INSTRUCTIONS TO FOLLOW: Hand back the entries exactly as written, minus every picture.

Stored data:
■ ■ ■

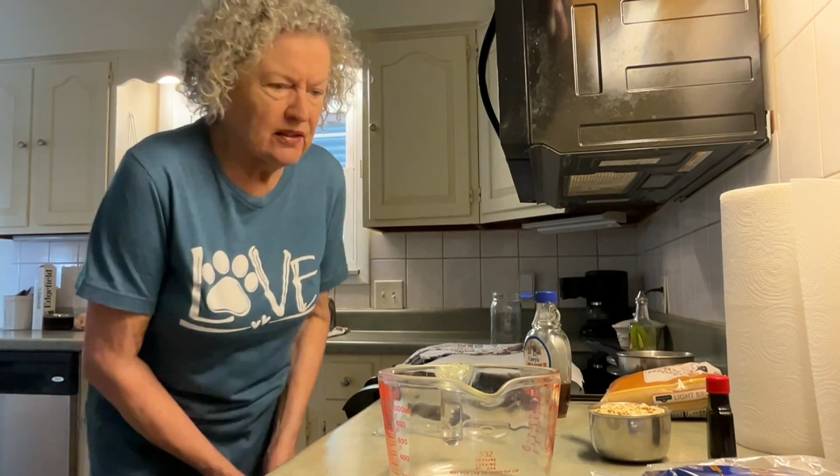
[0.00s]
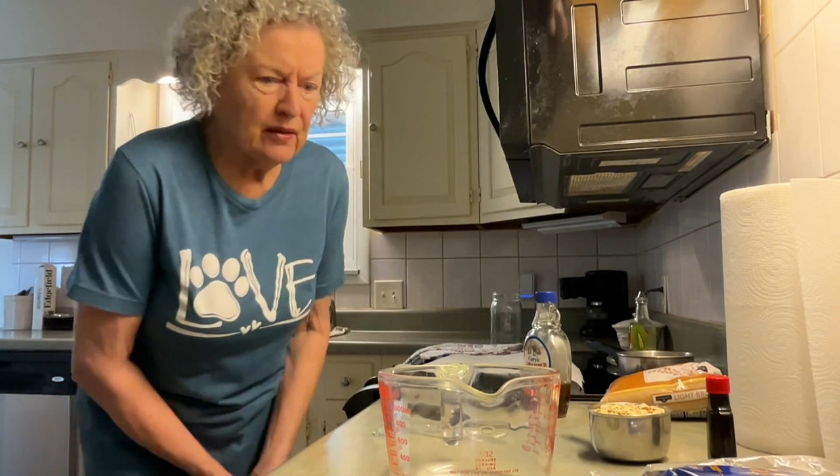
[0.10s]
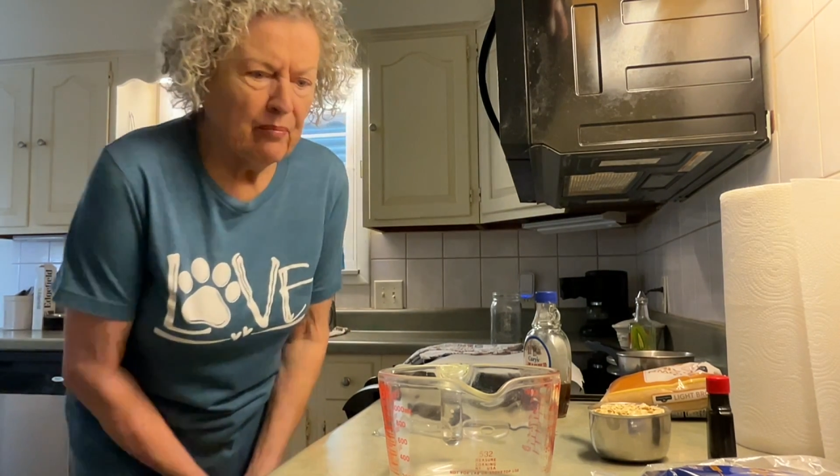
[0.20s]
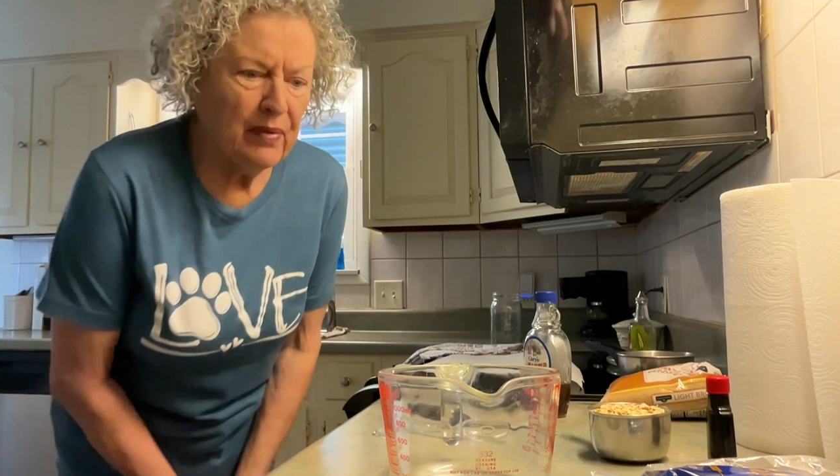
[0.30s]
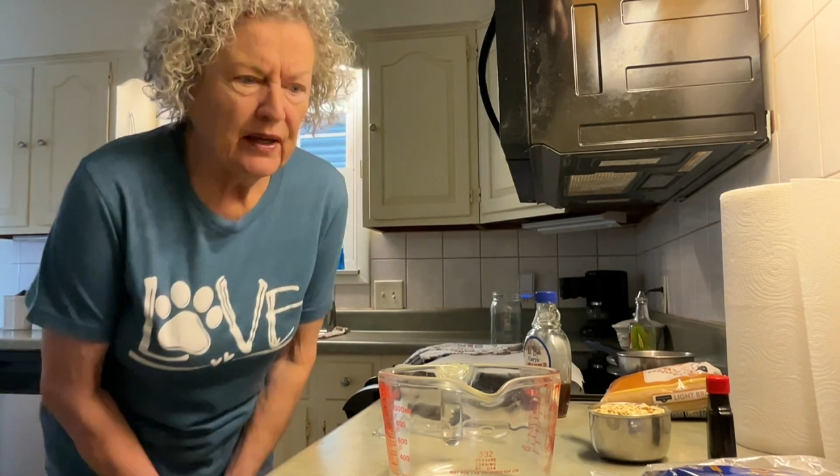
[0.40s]

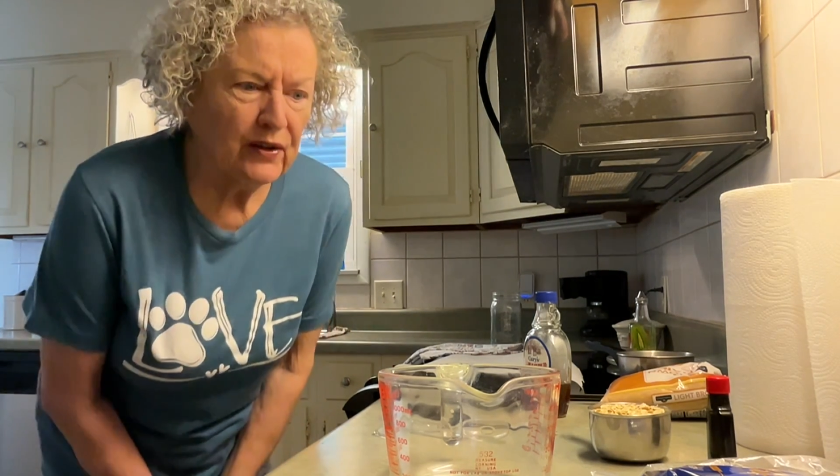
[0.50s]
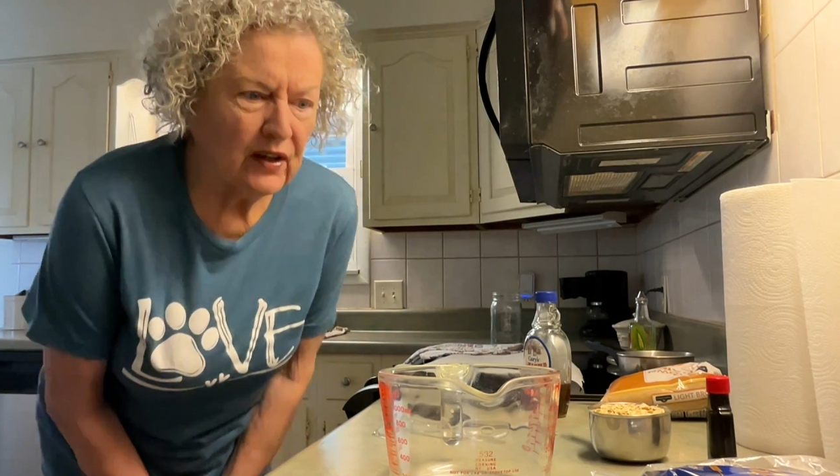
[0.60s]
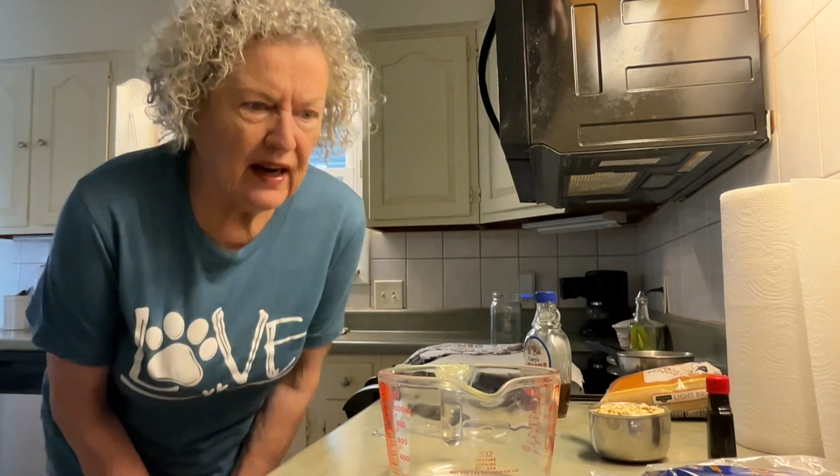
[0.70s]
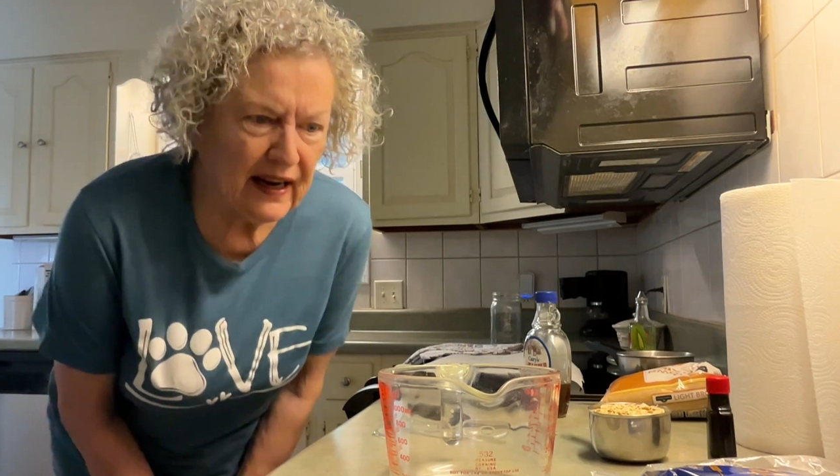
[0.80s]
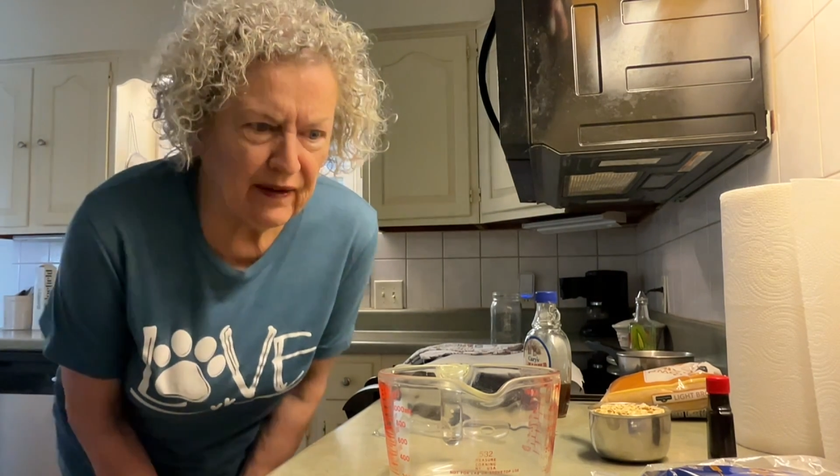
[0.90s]
some butter
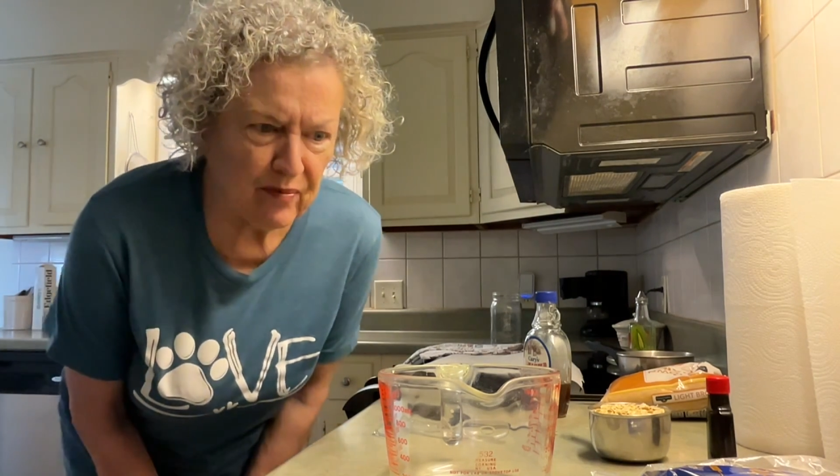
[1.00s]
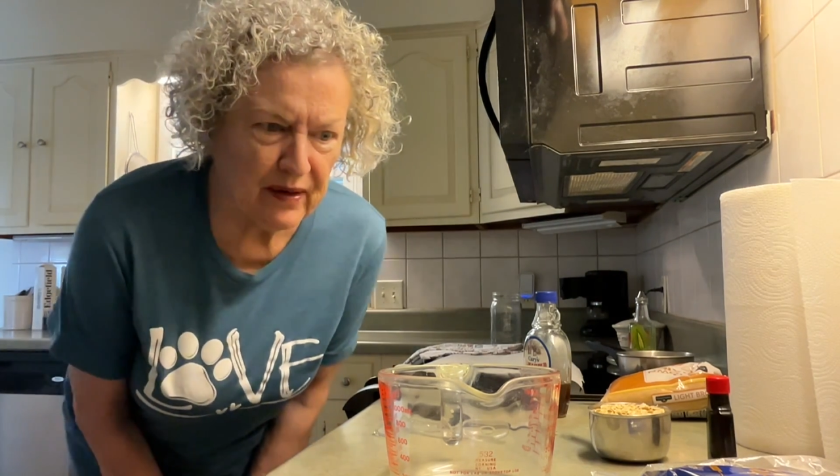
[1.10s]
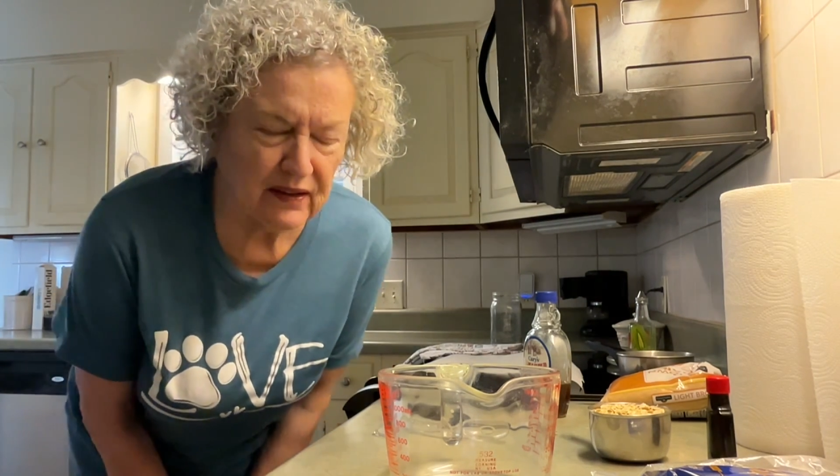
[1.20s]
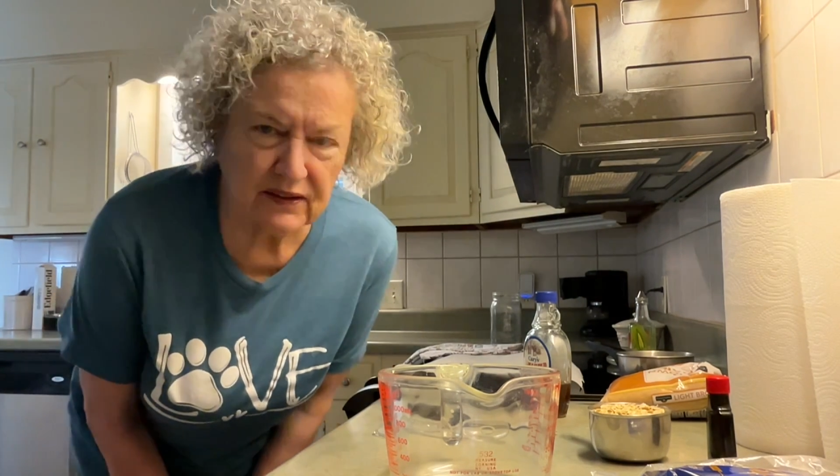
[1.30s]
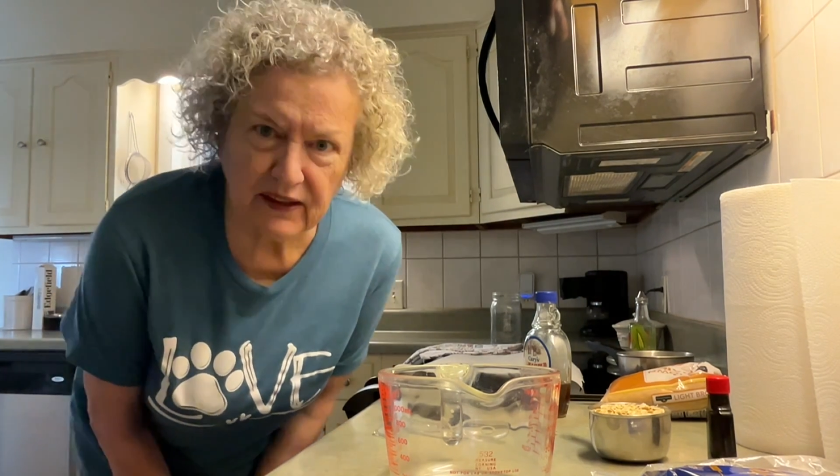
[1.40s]
I have
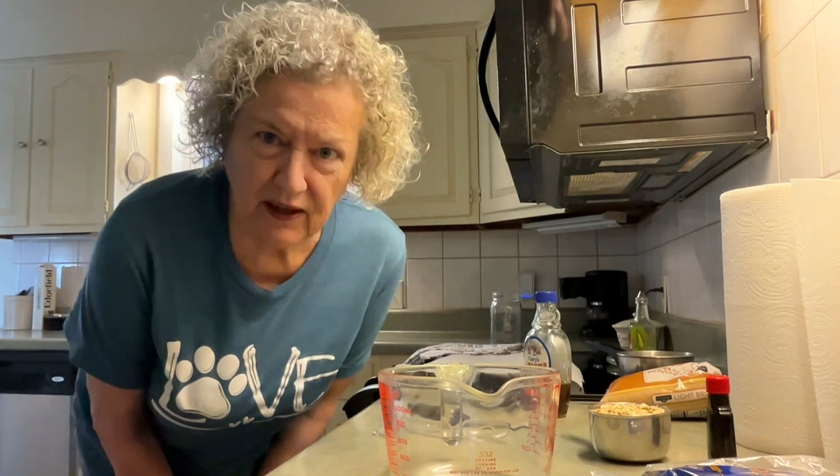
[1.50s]
melting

■ ■ ■

RESULT FOR THIS TASK:
[0.00s]
[0.10s]
[0.20s]
[0.30s]
[0.40s]

[0.50s]
[0.60s]
[0.70s]
[0.80s]
[0.90s]
some butter
[1.00s]
[1.10s]
[1.20s]
[1.30s]
[1.40s]
I have
[1.50s]
melting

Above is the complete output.